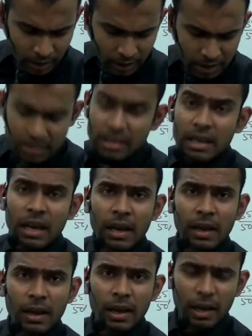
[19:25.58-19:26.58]
Easy?
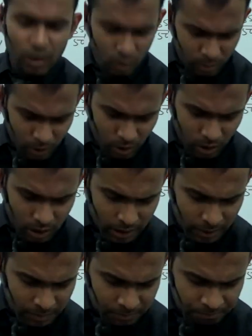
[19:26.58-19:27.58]
I hope you got
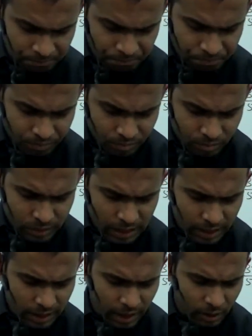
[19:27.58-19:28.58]
it.
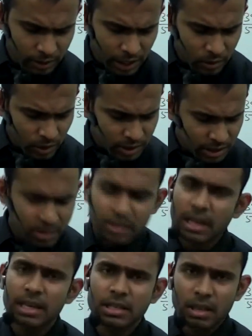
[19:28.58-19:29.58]
Now, that was
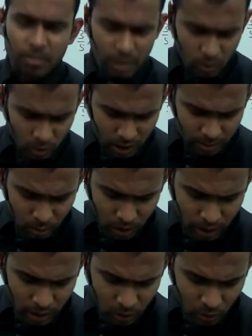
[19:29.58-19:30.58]
exercise number
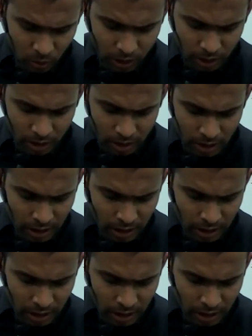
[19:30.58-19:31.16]
1.1.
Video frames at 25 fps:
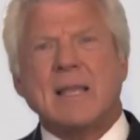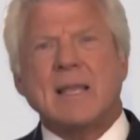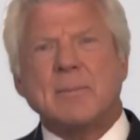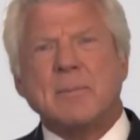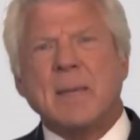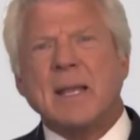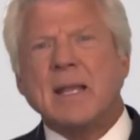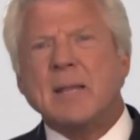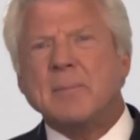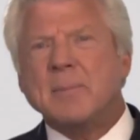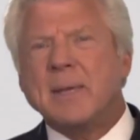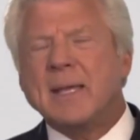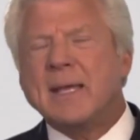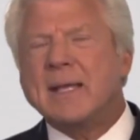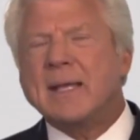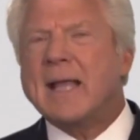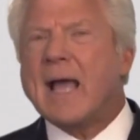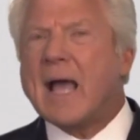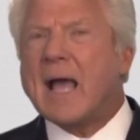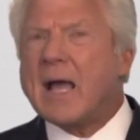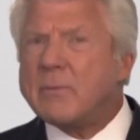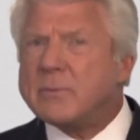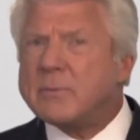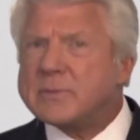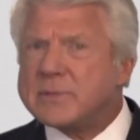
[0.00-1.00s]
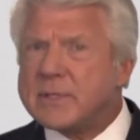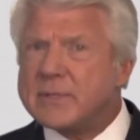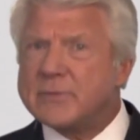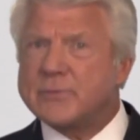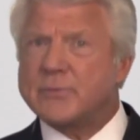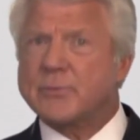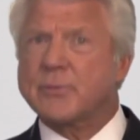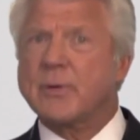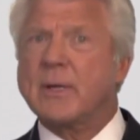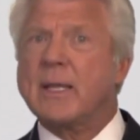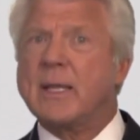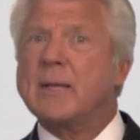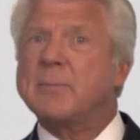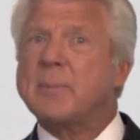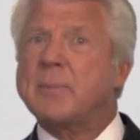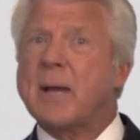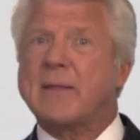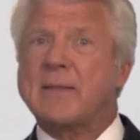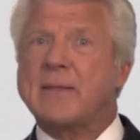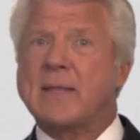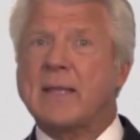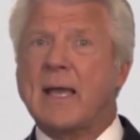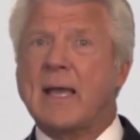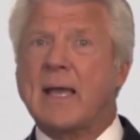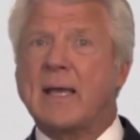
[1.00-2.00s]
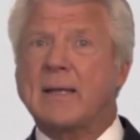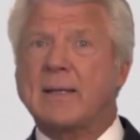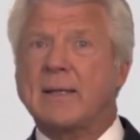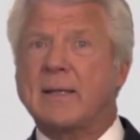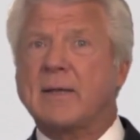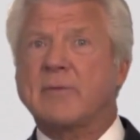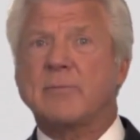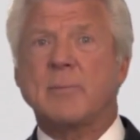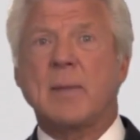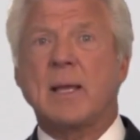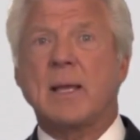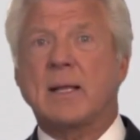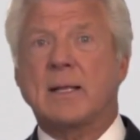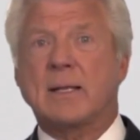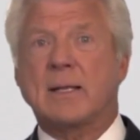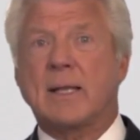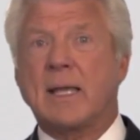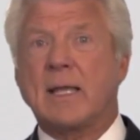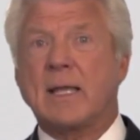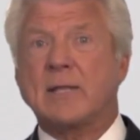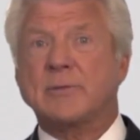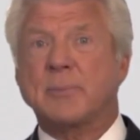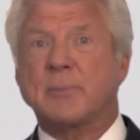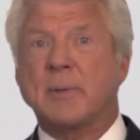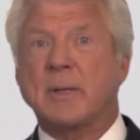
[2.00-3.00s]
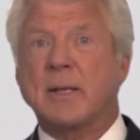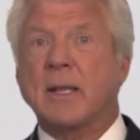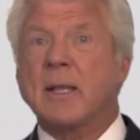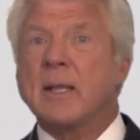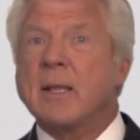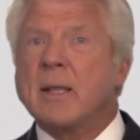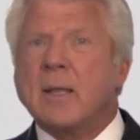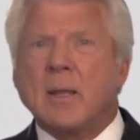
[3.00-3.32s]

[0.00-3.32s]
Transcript: Like many men, I was intrigued by the idea of male enhancement,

* **Task to complete**:
Return the lines from the one that contains "[19:30.58-19:31.16]" through the final line of the listing above, inclusive. Transcribe them exactly and drop the pictures.

* **Exercise output**:
[19:30.58-19:31.16]
1.1.
Video frames at 25 fps:
[0.00-1.00s]
[1.00-2.00s]
[2.00-3.00s]
[3.00-3.32s]

[0.00-3.32s]
Transcript: Like many men, I was intrigued by the idea of male enhancement,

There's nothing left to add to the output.